Saturday, 26 December 2020

USA-Canadian border community struggles as countries stay locked down


Travel restrictions are meant to decrease the spread of the Coronavirus Covid-19 Pandemic. Certain Canada-USA borders run through the middle of some towns. Coronavirus travel restrictions have disrupted life in one Vermont town along the USA-Canada border.

However, the pandemic does not know borders. Technically, the country borders are what they are. There is an impact on some communities. It used to be much easier to cross the borders from Canada to USA and from USA to Canada.

For Canada, some travel exceptions exist, such as for the purpose of reuniting certain families. It seems that until the virus is under control, Canada will not be decreasing restrictions at the border.

The Canada-United States border is officially known as the International Boundary. This is the longest international border in the world between 2 countries. The terrestrial boundary (including boundaries in the Great Lakes, Atlantic and Pacific coasts) is 8,891 kilometers (5,525 mi) long. The land border has 2 sections: Canada's border with the contiguous USA to its south, and Canada's border with the USA state of Alaska to its west. The bi-national International Boundary Commission deals with matters relating to marking and maintaining the boundary, and the International Joint Commission deals with issues concerning boundary waters. The agencies currently responsible for facilitating legal passage through the international boundary are the Canada Border Services Agency (CBSA) and USA Customs and Border Protection (CBP).

The Treaty of Paris of 1783 was created at that time. In the second article of the Treaty, the parties agreed on all boundaries of the United States, including, but not limited to, the boundary to the north along then-British North America. The agreed-upon boundary included the line from the northwest angle of Nova Scotia to the northwesternmost head of Connecticut River, and proceeded down along the middle of the river to the 45th parallel of north latitude.

The parallel had been established in the 1760s as the boundary between the provinces of Quebec and New York (including what would later become the State of Vermont). It was surveyed and marked by John Collins and Thomas Valentine from 1771 to 1773.

The Saint Lawrence River and the Great Lakes became the boundary further west, between the United States and what is now Ontario. Northwest of Lake Superior, the boundary followed rivers to the Lake of the Woods. From the northwesternmost point of the Lake of the Woods, the boundary was agreed to go straight west until it met the Mississippi River. In fact, that line never meets the river since the river's source is further south.

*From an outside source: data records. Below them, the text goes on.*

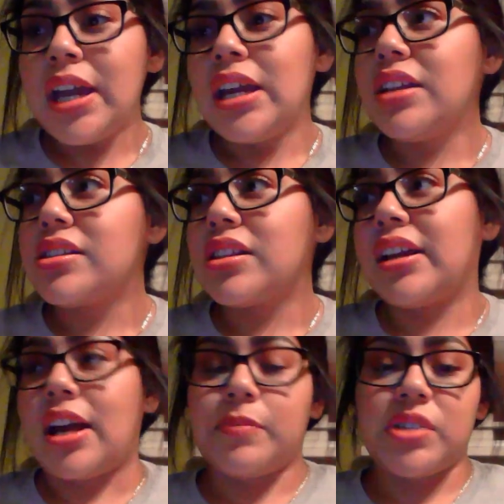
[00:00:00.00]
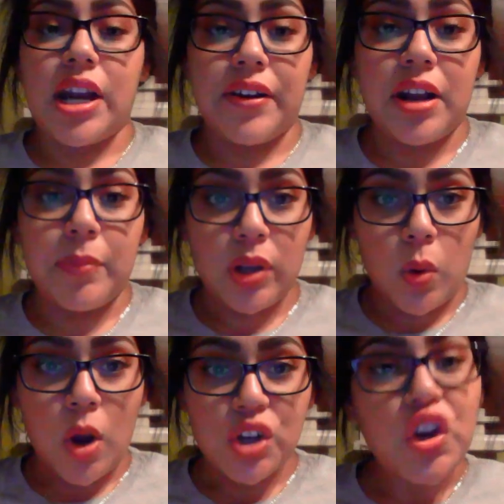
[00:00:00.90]
It's late. I'm tired. I'm gonna go
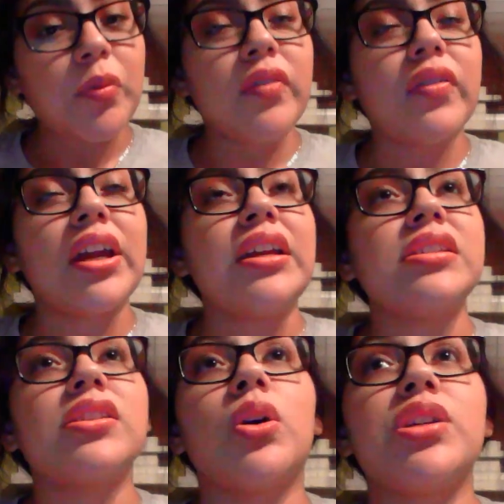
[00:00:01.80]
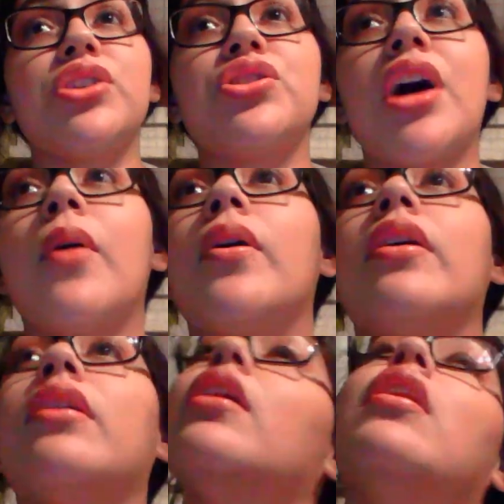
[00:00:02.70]
wash off my face, go take a shower,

The Jay Treaty of 1794 (effective 1796) was created the International Boundary Commission, which was charged with surveying and mapping the boundary. It also provided for the removal of British military and administration from Detroit, as well as other frontier outposts on the USA side. The Jay Treaty was superseded by the Treaty of Ghent (effective 1815) concluding the War of 1812, which included pre-war boundaries.

The War of 1812 was a conflict fought between the United States and its allies, and the United Kingdom of Great Britain and Ireland and its allies.